AIM OF THE EXERCISE: Please, in the data that follows, copy exactly the lines from the line with "[00:03:18.82]" through the last one, both included. Do not include pictures.

[Opening EXTRACTED ENTRIES section]

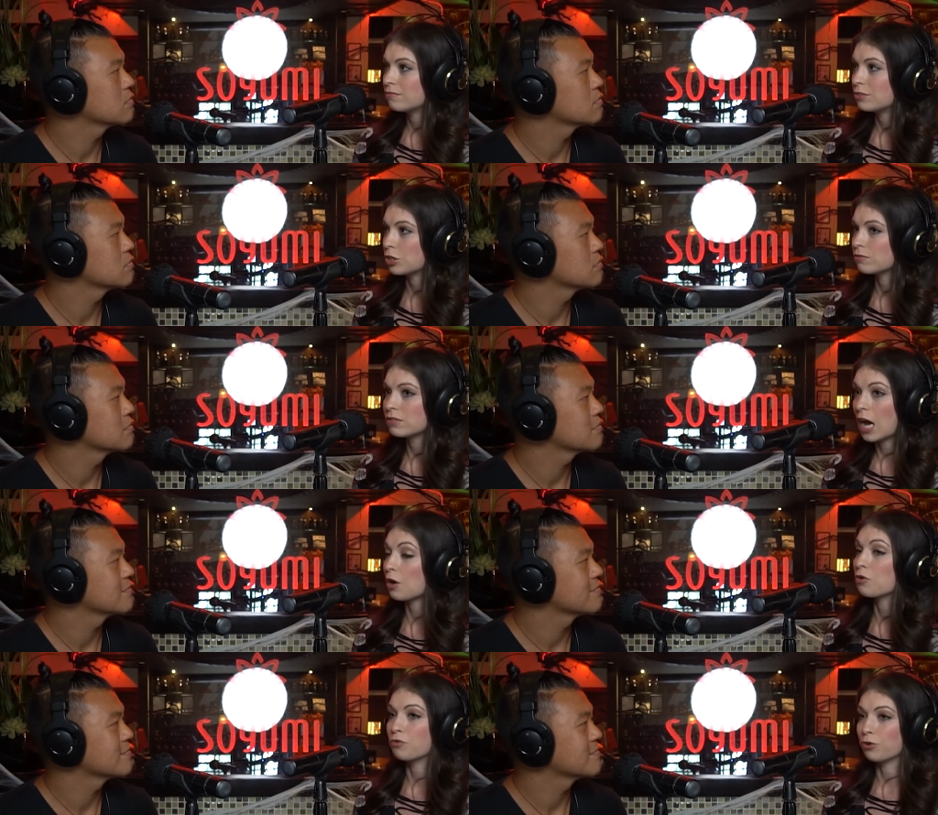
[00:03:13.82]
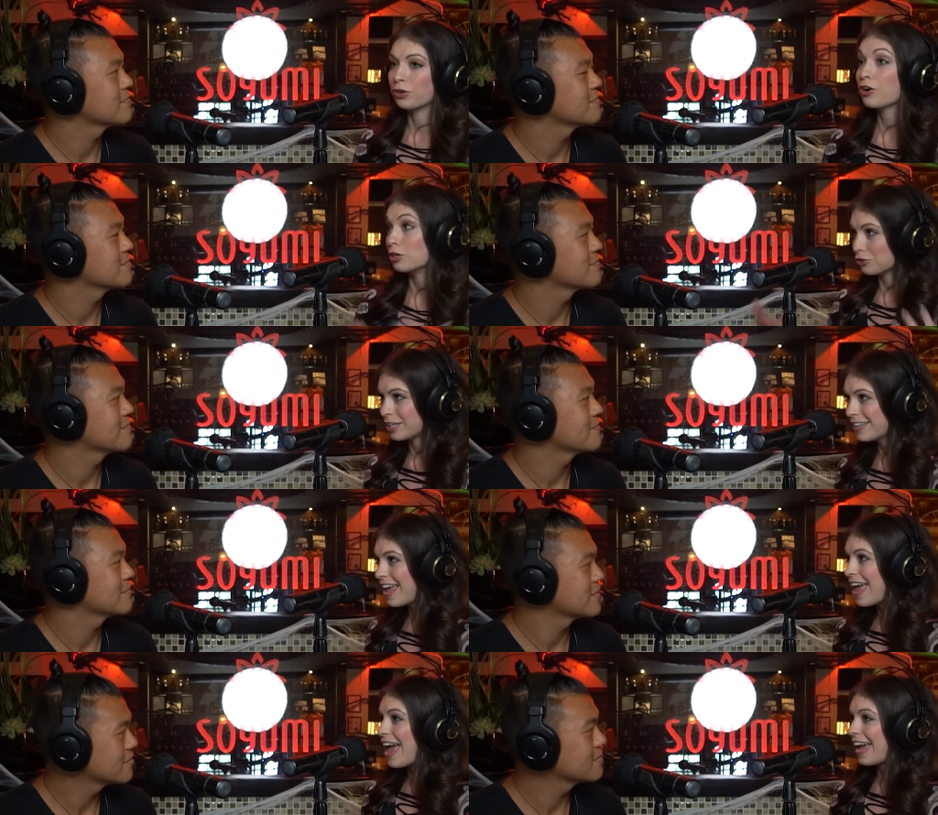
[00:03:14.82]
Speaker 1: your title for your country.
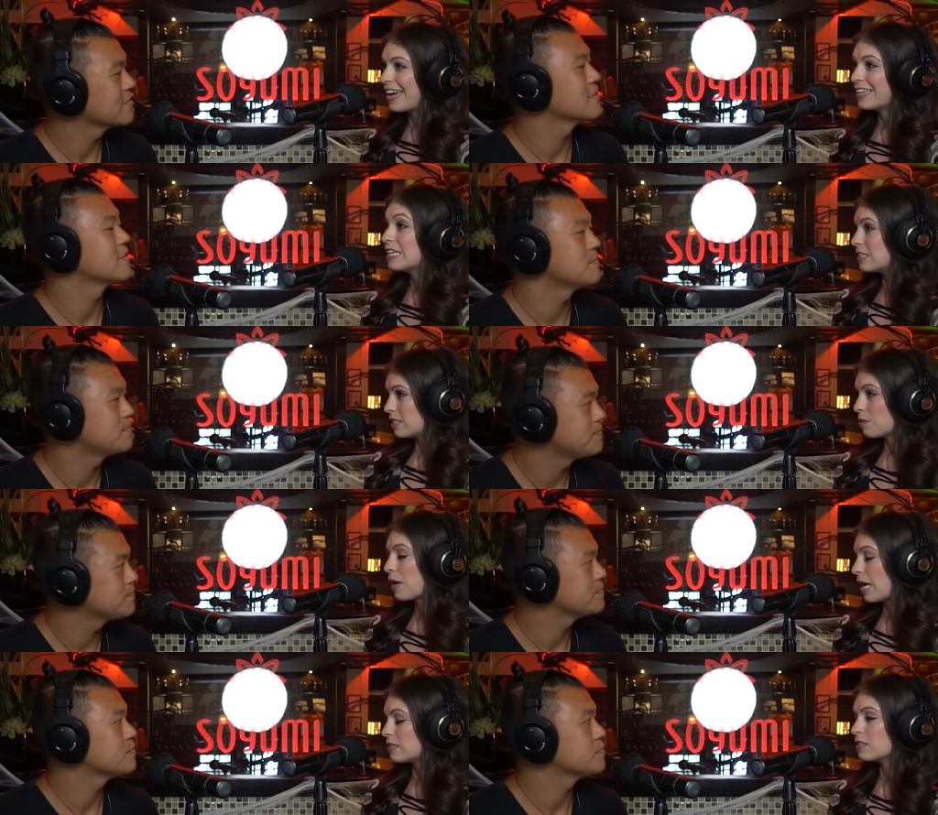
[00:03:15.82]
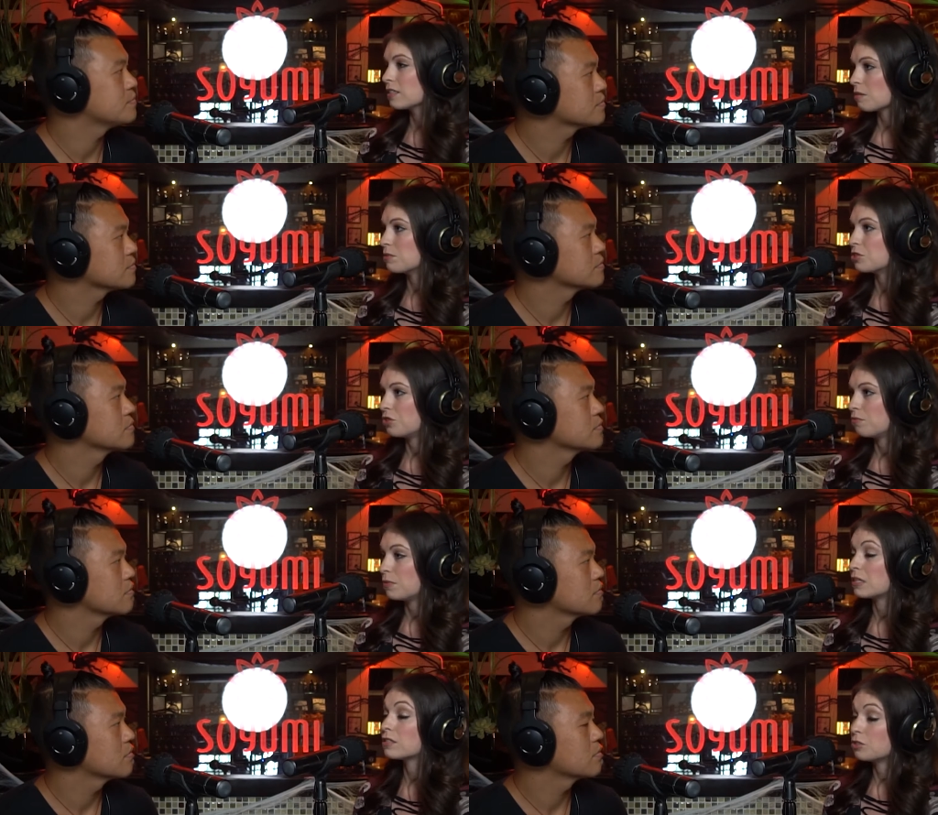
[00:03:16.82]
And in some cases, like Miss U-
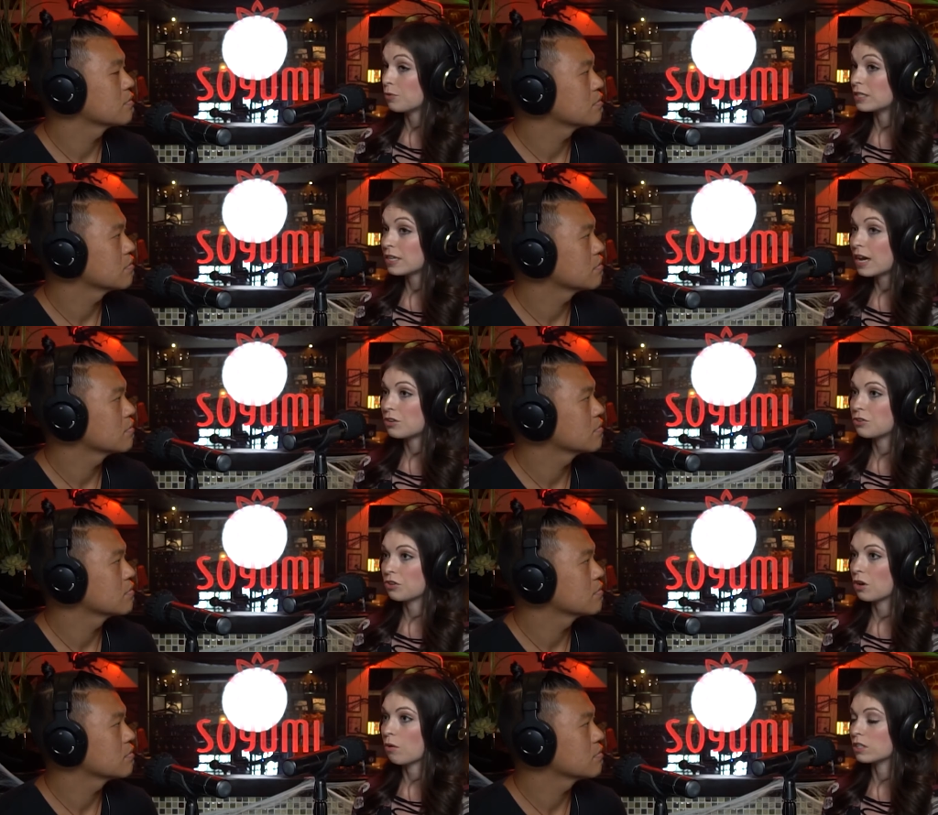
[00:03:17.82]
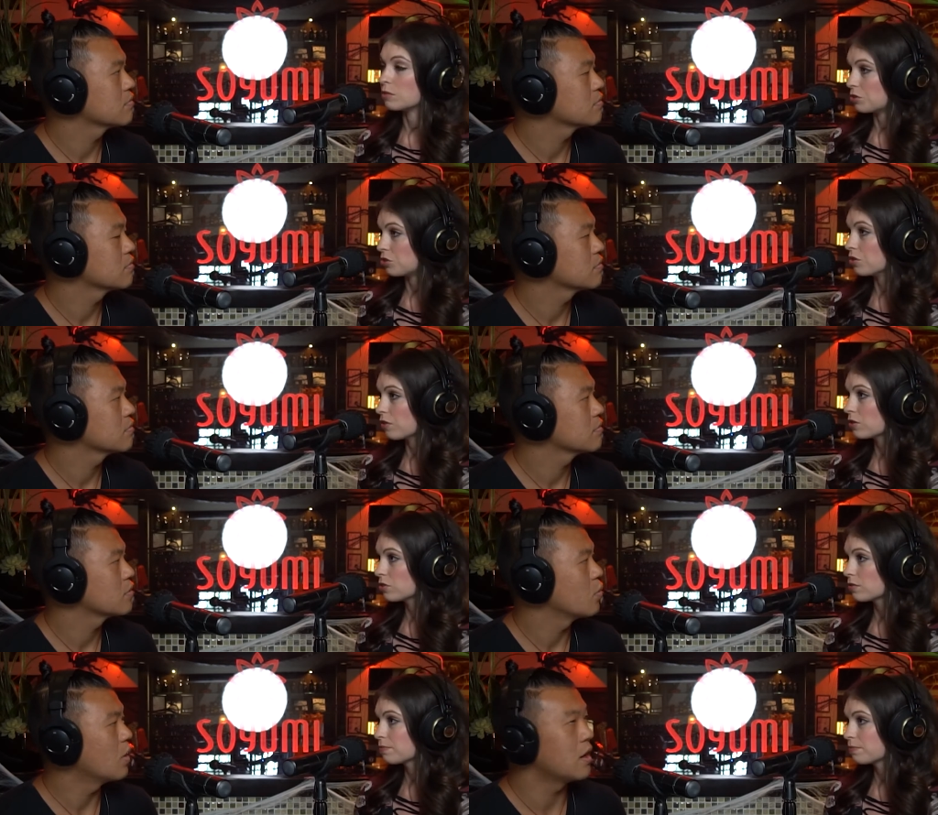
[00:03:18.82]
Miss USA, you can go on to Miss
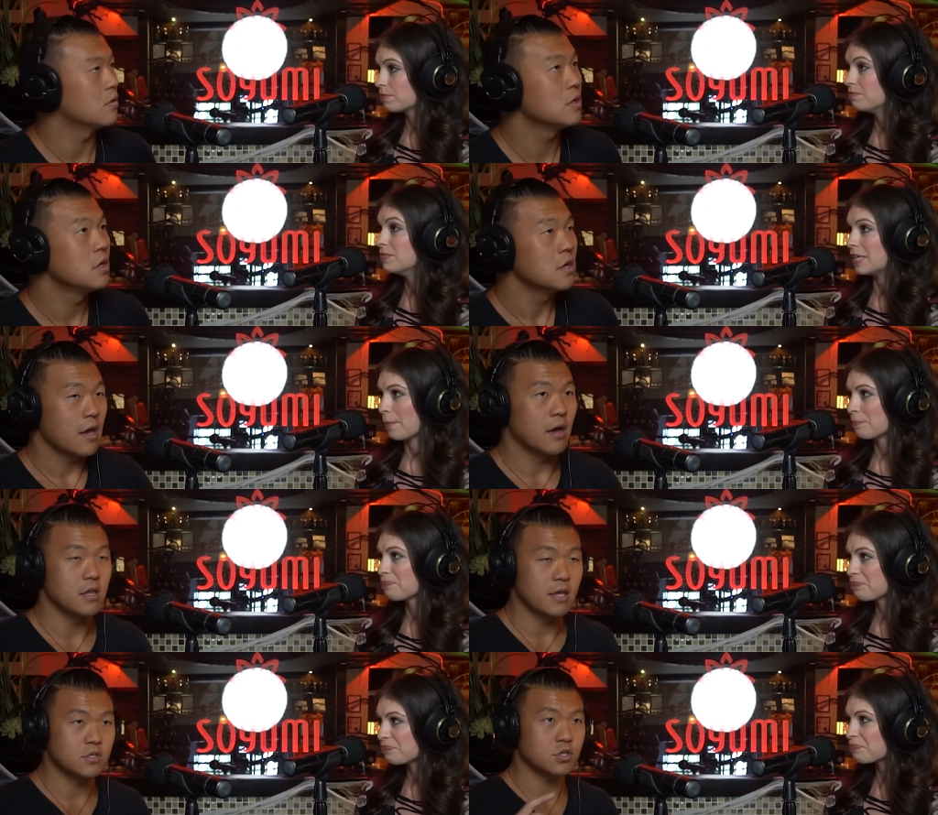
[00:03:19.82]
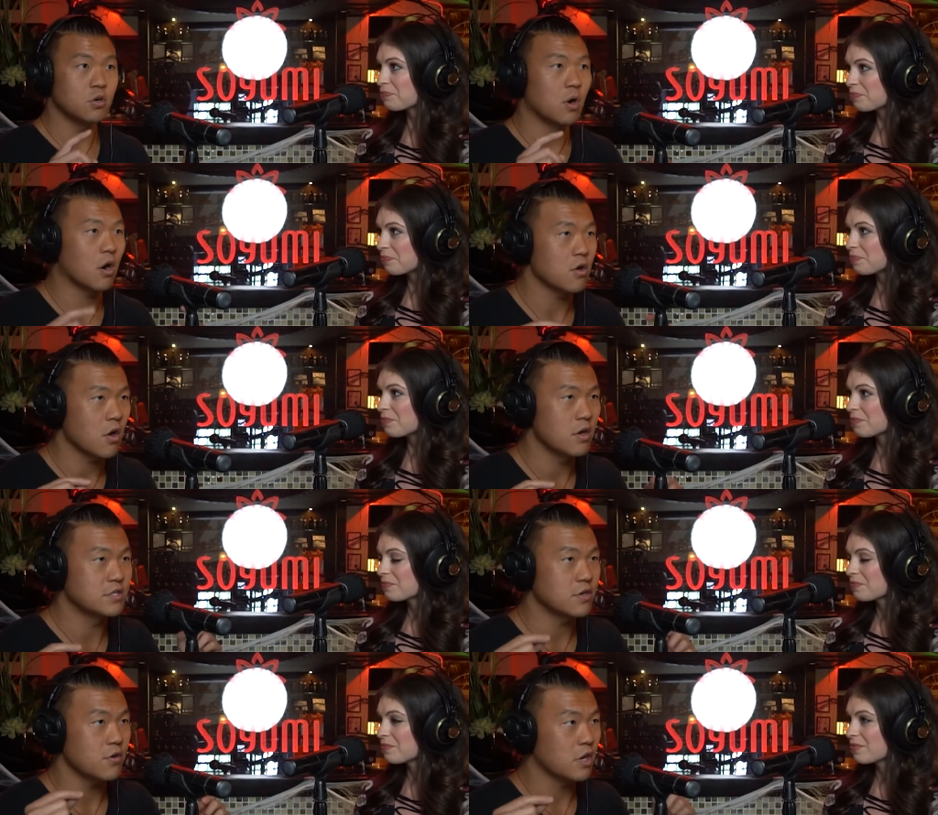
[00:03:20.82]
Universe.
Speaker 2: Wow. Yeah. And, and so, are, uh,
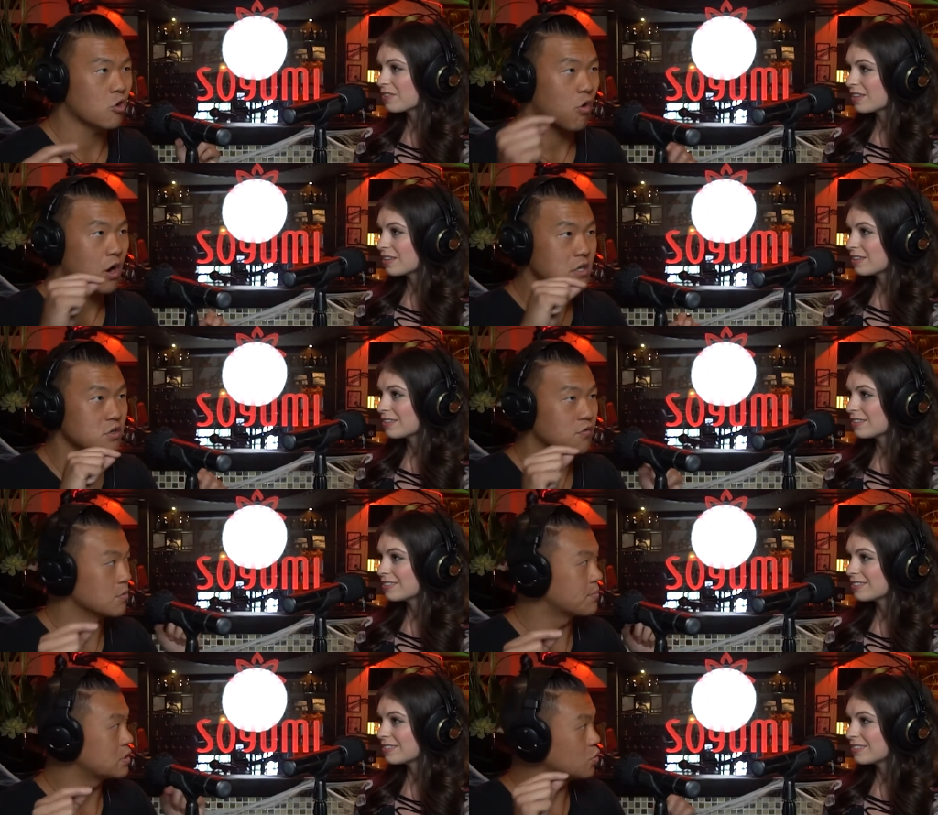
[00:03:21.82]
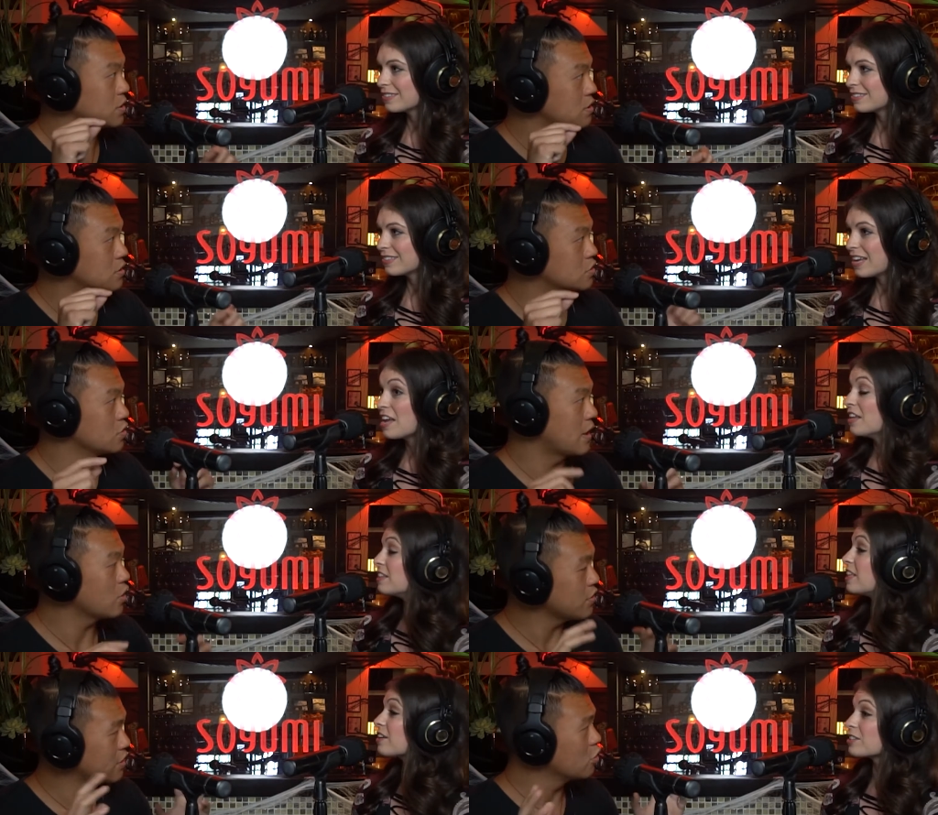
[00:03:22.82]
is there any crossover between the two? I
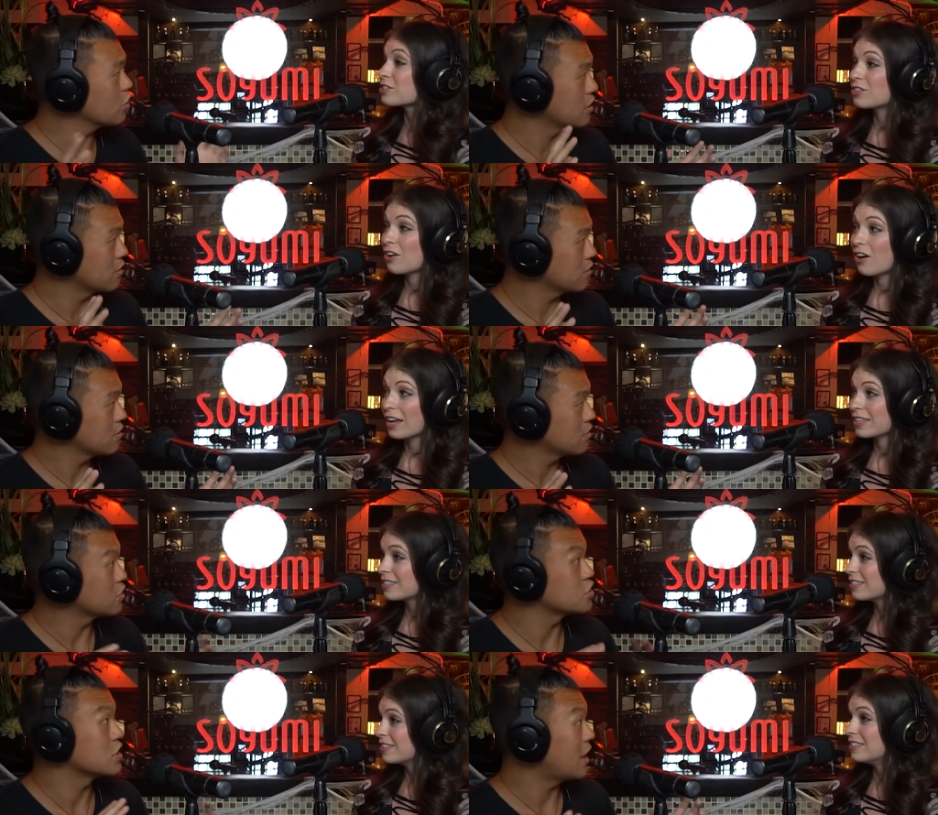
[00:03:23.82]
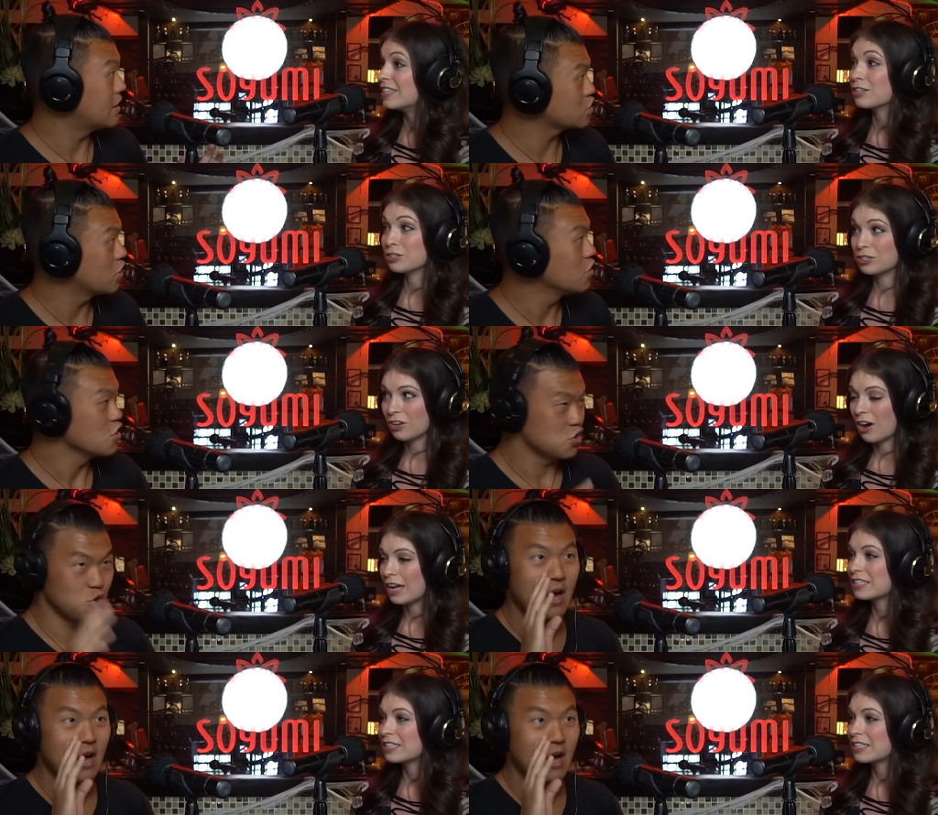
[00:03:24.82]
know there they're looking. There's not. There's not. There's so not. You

[Closing EXTRACTED ENTRIES section]

FINISHED TASK:
[00:03:18.82]
Miss USA, you can go on to Miss
[00:03:19.82]
[00:03:20.82]
Universe.
Speaker 2: Wow. Yeah. And, and so, are, uh,
[00:03:21.82]
[00:03:22.82]
is there any crossover between the two? I
[00:03:23.82]
[00:03:24.82]
know there they're looking. There's not. There's not. There's so not. You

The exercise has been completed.